Analizziamo ora un altro studio che arriva dagli Stati Uniti, finanziato dal NIH – National Institutes of Health di Bethesda (Maryland) e realizzato dal Columbia University Irving Medical Center di Manhattan, che ha recentemente rivelato la presenza nel tronco encefalico di cellule specializzate, capaci di controllare la quantità di cibo ingerito e inviare segnali al sistema nervoso centrale, indicando al cervello quando interrompere l’assunzione di cibo.
Grazie a nuove tecniche di profilazione molecolare monocellulare, i ricercatori hanno potuto analizzare specifiche regioni del cervello e distinguere dei tipi di cellule che prima erano difficili da identificare. Questa tecnica ha permesso di individuare e localizzare i neuroni specializzati nel tronco encefalico, la struttura che collega il cervello al midollo spinale e controlla funzioni vitali e sensoriali; in pratica una sorta di stazione emittente dei messaggi che partono e che arrivano al cervello. Racchiude molte importanti strutture nervose ed è responsabile per l’attenzione, la vigilanza, l’eccitamento, il respiro, il battito cardiaco, la pressione sanguigna e il loro controllo.
Grazie alla capacità di canalizzare nel cervello dati e segnali condivisi dai nervi periferici e dal midollo spinale, questa struttura regola anche altre funzioni di tipo involontario, come la digestione, la salivazione, la sudorazione, la dilatazione o il restringimento delle pupille e la minzione. Nella regione del tronco encefalico conosciuta per l’elaborazione di segnali complessi, sono state quindi individuate queste cellule – precedentemente non riconosciute – che avevano caratteristiche simili ad altri neuroni coinvolti nella regolazione dell’appetito.
Era infatti già noto agli studiosi che ci sono alcuni circuiti nel cervello umano che svolgono un ruolo nel monitoraggio dell’alimentazione, ma la novità è che non sono i neuroni di quei circuiti già noti a prendere la decisione finale se interrompere o meno un pasto. Le cellule appena identificate sono un elemento nuovo e, come abbiamo detto sopra, si trovano nel tronco encefalico, che rappresenta la parte più antica del cervello di tutti i vertebrati; questo apre la strada a nuove tipologie di trattamenti, soprattutto per curare i pazienti con importanti problematiche legate al peso e alla struttura corporea.

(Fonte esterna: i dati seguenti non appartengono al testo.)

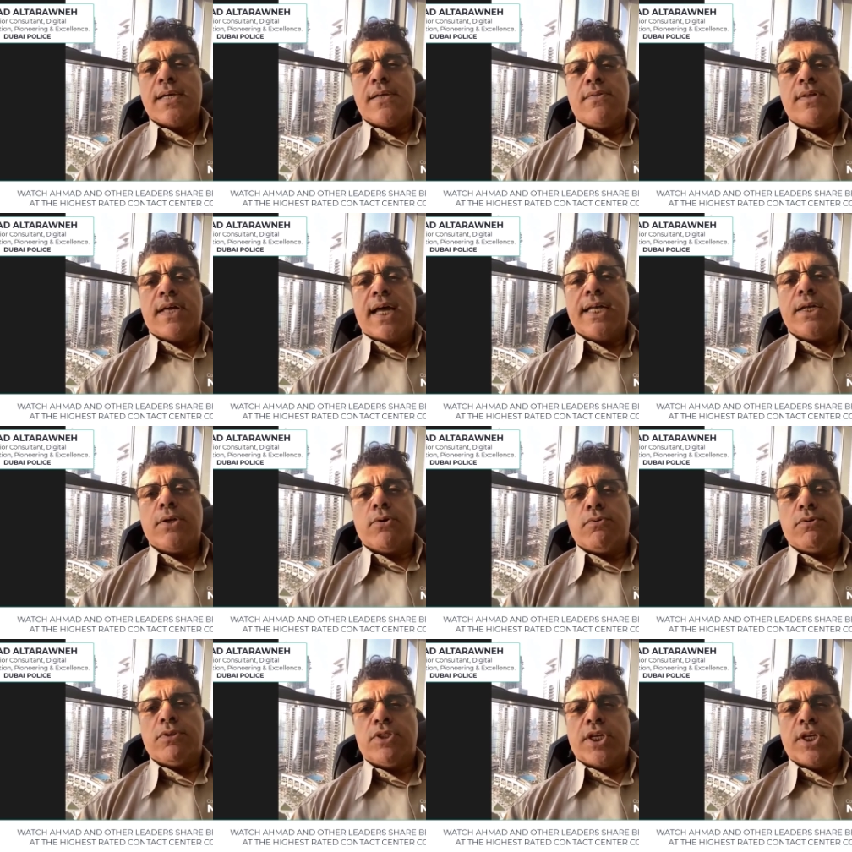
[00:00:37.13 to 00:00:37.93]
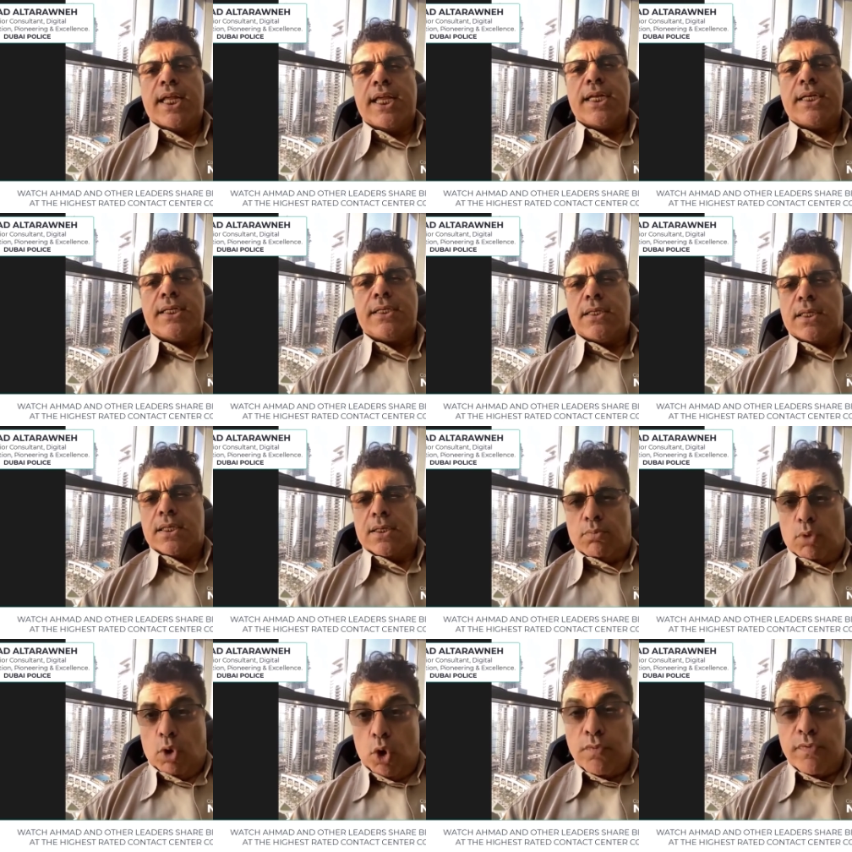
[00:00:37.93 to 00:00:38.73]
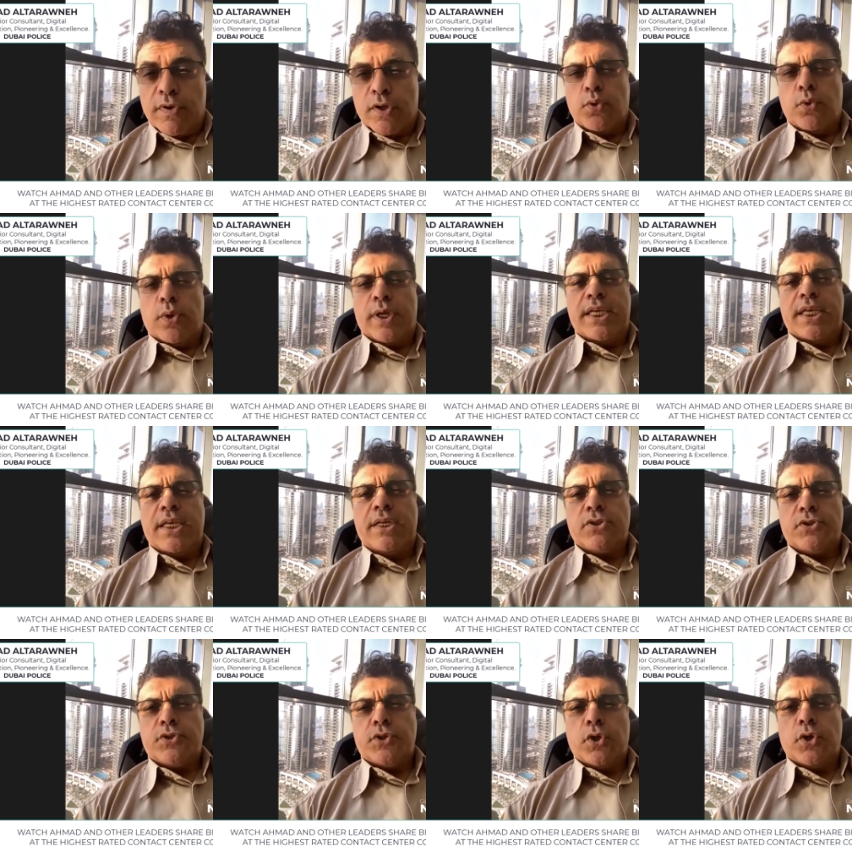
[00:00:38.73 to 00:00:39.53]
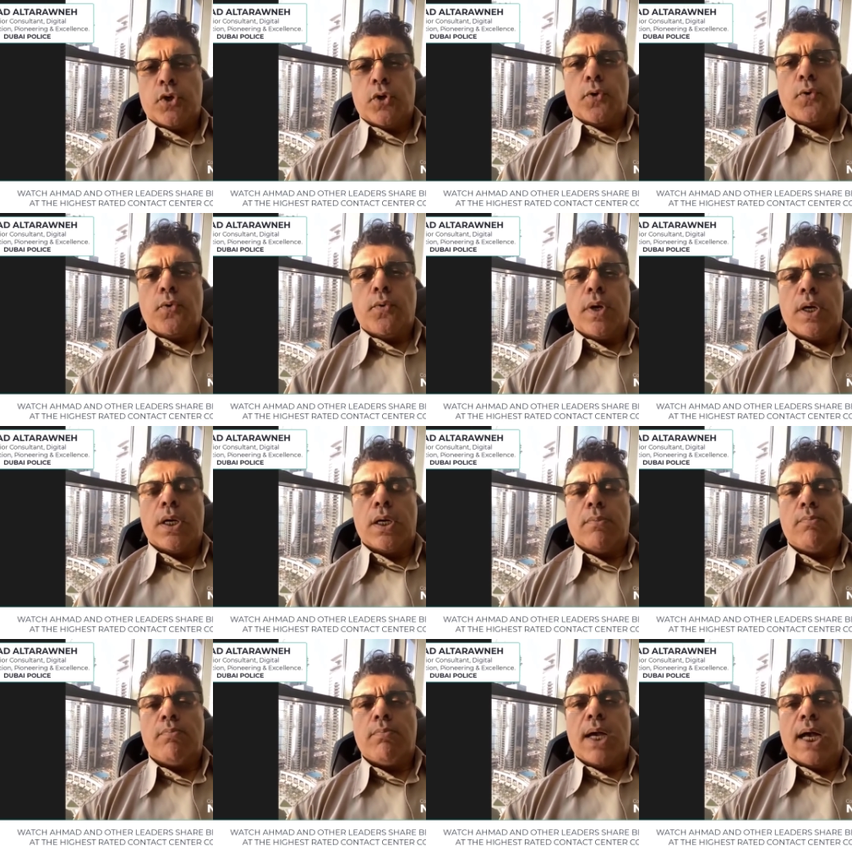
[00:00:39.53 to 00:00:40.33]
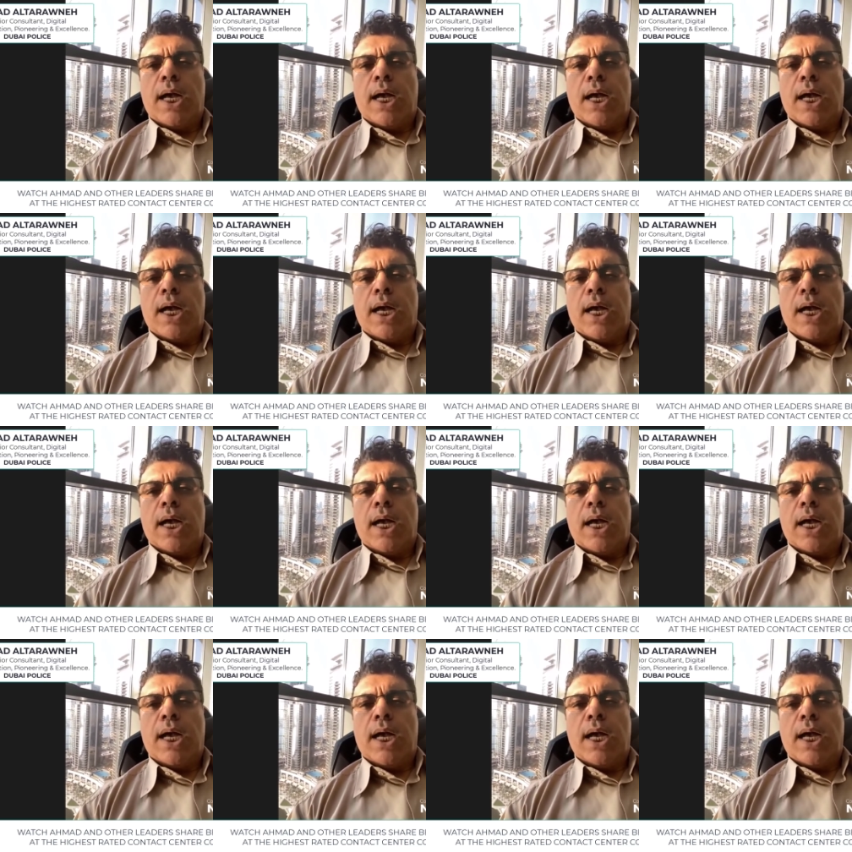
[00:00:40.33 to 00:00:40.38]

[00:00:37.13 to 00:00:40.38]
That originated over 20 years ago.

Alexander Nectow, il medico, biomedico e neuroscienziato che ha guidato la ricerca, spiega che “Questi neuroni sono diversi da qualsiasi altro coinvolto nella regolazione della sazietà. Altri neuroni sono solitamente limitati a percepire il cibo che mettiamo in bocca, o come il cibo riempie l’intestino, o il nutrimento ottenuto dal cibo. I neuroni che abbiamo trovato sono speciali in quanto sembrano integrare tutti questi diversi pezzi di informazione e altro ancora“.
Quindi, chiariscono gli scienziati americani, questi neuroni “possono sentire l’odore, vedere il cibo, sentirlo in bocca e nell’intestino, interpretare gli ormoni intestinali e indurre lo stop all’alimentazione“. Ora le ricerche proseguono, il prossimo passo è quello di approfondire gli studi e capire come queste cellule riescano a comunicare con altre aree del cervello, in particolare l’ipotalamo, un concentrato di nuclei nervosi, che tra le altre cose si occupa di regolare il circuito fame – sazietà. Conoscere e comprendere meglio questi segnali potrebbe portare allo sviluppo di nuovi farmaci capaci di stimolare o inibire l’appetito in modo mirato.
Le implicazioni di queste ricerche sono senza dubbio rilevanti e promettenti per il trattamento di patologie come obesità, bulimia e anoressia, offrendo nuove strategie per regolare il comportamento alimentare in modo più rapido e soprattutto più efficace rispetto alle terapie attuali.